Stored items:
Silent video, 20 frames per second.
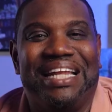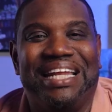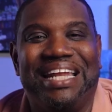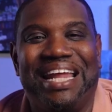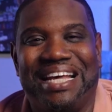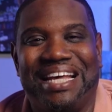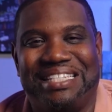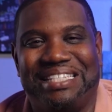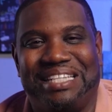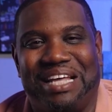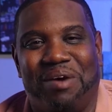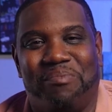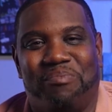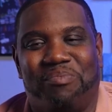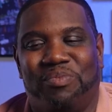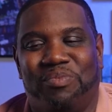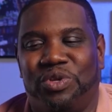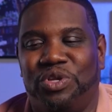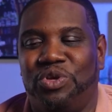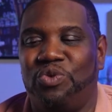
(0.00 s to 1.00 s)
The next step,
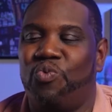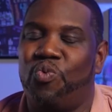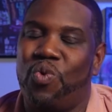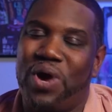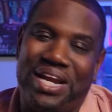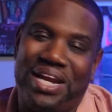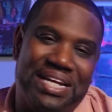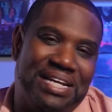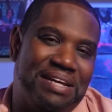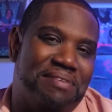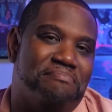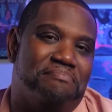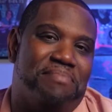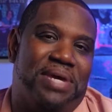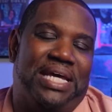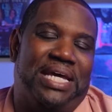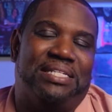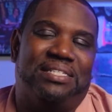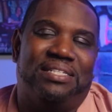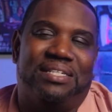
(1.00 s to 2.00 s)
you want to
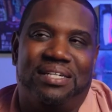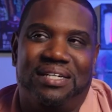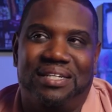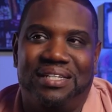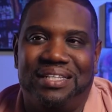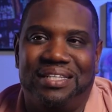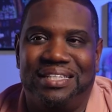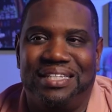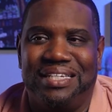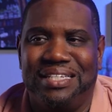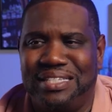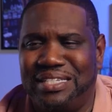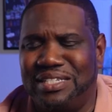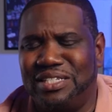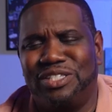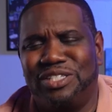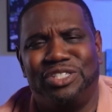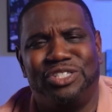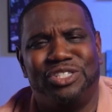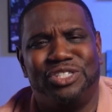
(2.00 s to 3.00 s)
commit. This
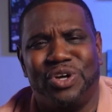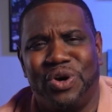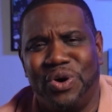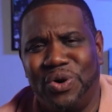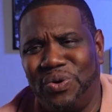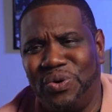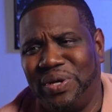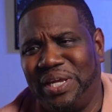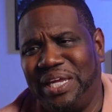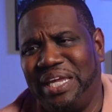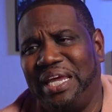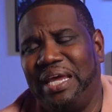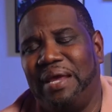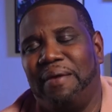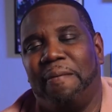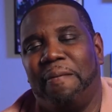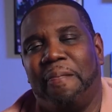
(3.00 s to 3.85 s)
is so key.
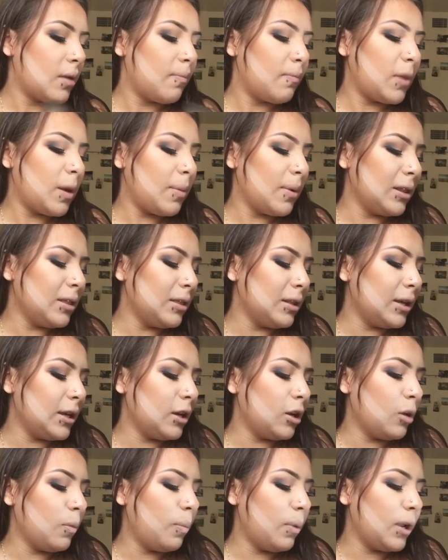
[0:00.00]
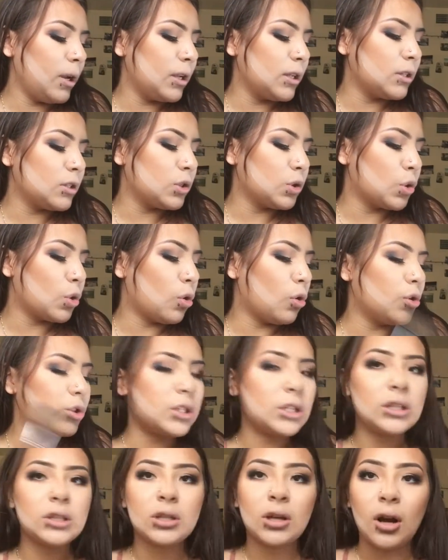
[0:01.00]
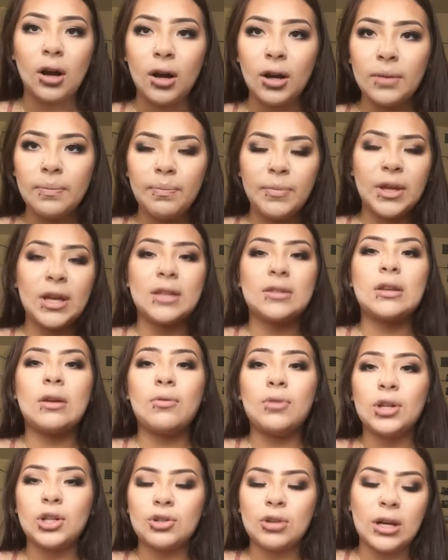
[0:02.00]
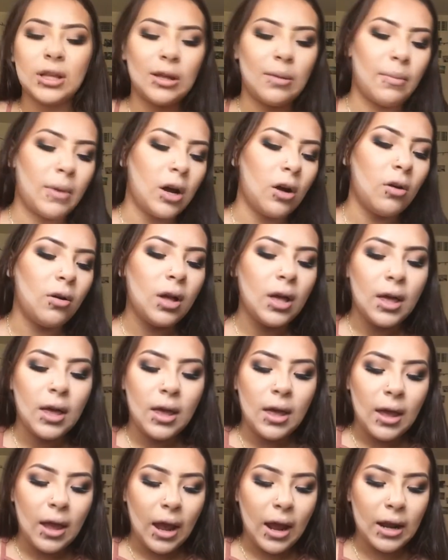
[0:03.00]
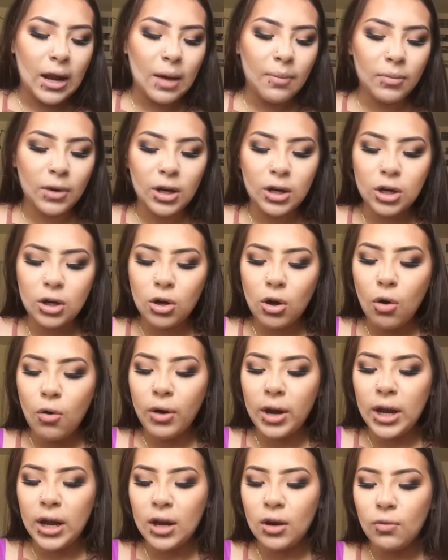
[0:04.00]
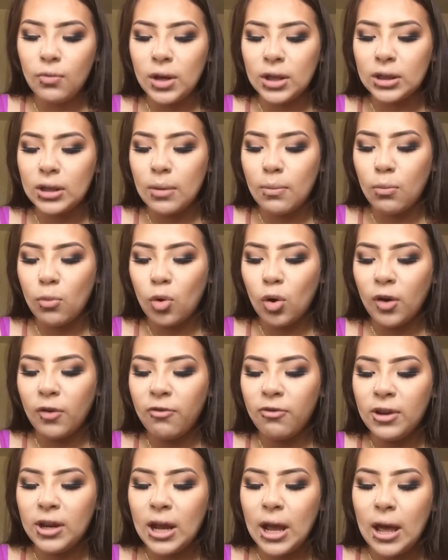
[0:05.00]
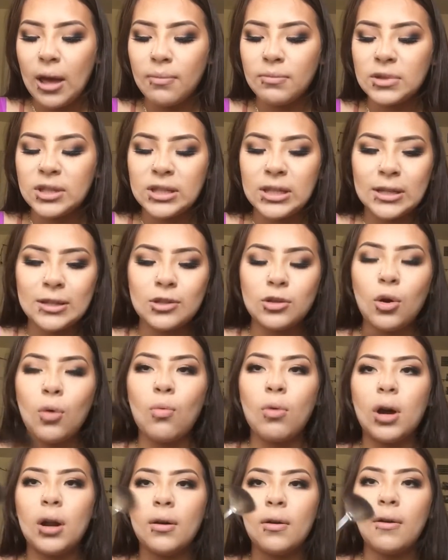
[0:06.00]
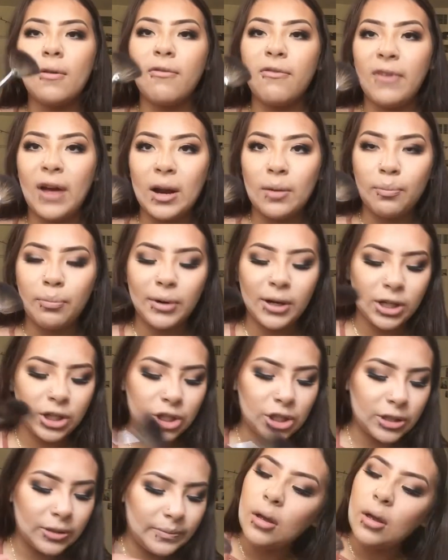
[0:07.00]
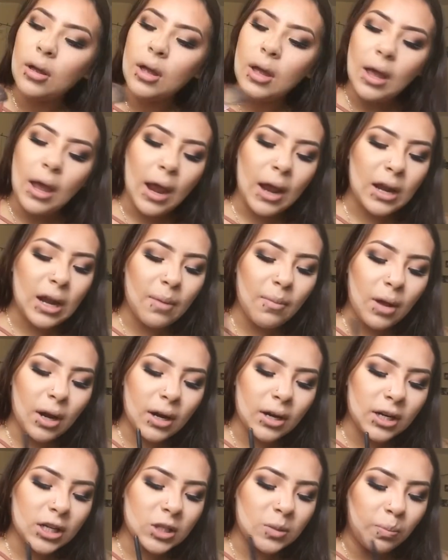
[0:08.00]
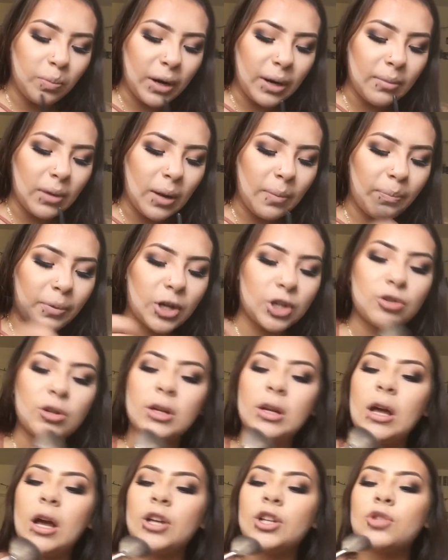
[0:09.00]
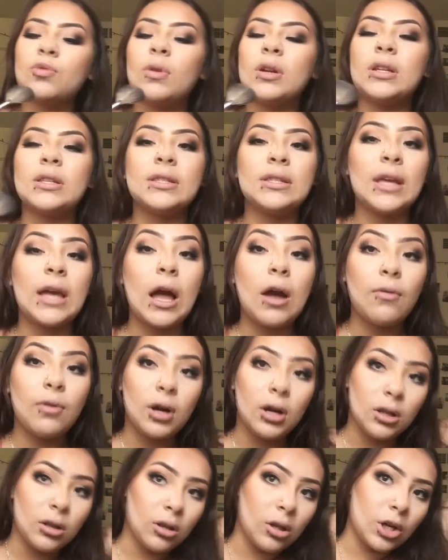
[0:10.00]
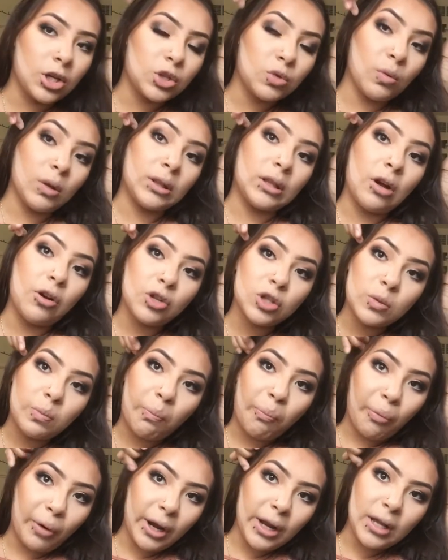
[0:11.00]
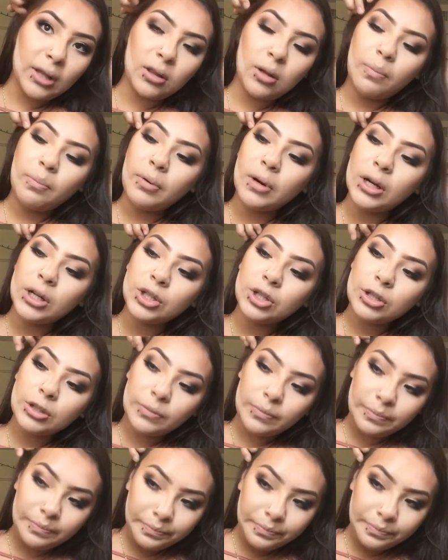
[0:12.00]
maybe a little bit into Golden Dawn because I want to try them out. And I'm gonna go in with the Morphe M601 fan brush, and I'm not gonna spray my brush right now. I just want to see how it looks without spraying the brush.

# EXERCISE:
Reproduce all lines above exactly. Leave the images out.

# RESULT BELOW:
Silent video, 20 frames per second.
(0.00 s to 1.00 s)
The next step,
(1.00 s to 2.00 s)
you want to
(2.00 s to 3.00 s)
commit. This
(3.00 s to 3.85 s)
is so key.
[0:00.00]
[0:01.00]
[0:02.00]
[0:03.00]
[0:04.00]
[0:05.00]
[0:06.00]
[0:07.00]
[0:08.00]
[0:09.00]
[0:10.00]
[0:11.00]
[0:12.00]
maybe a little bit into Golden Dawn because I want to try them out. And I'm gonna go in with the Morphe M601 fan brush, and I'm not gonna spray my brush right now. I just want to see how it looks without spraying the brush.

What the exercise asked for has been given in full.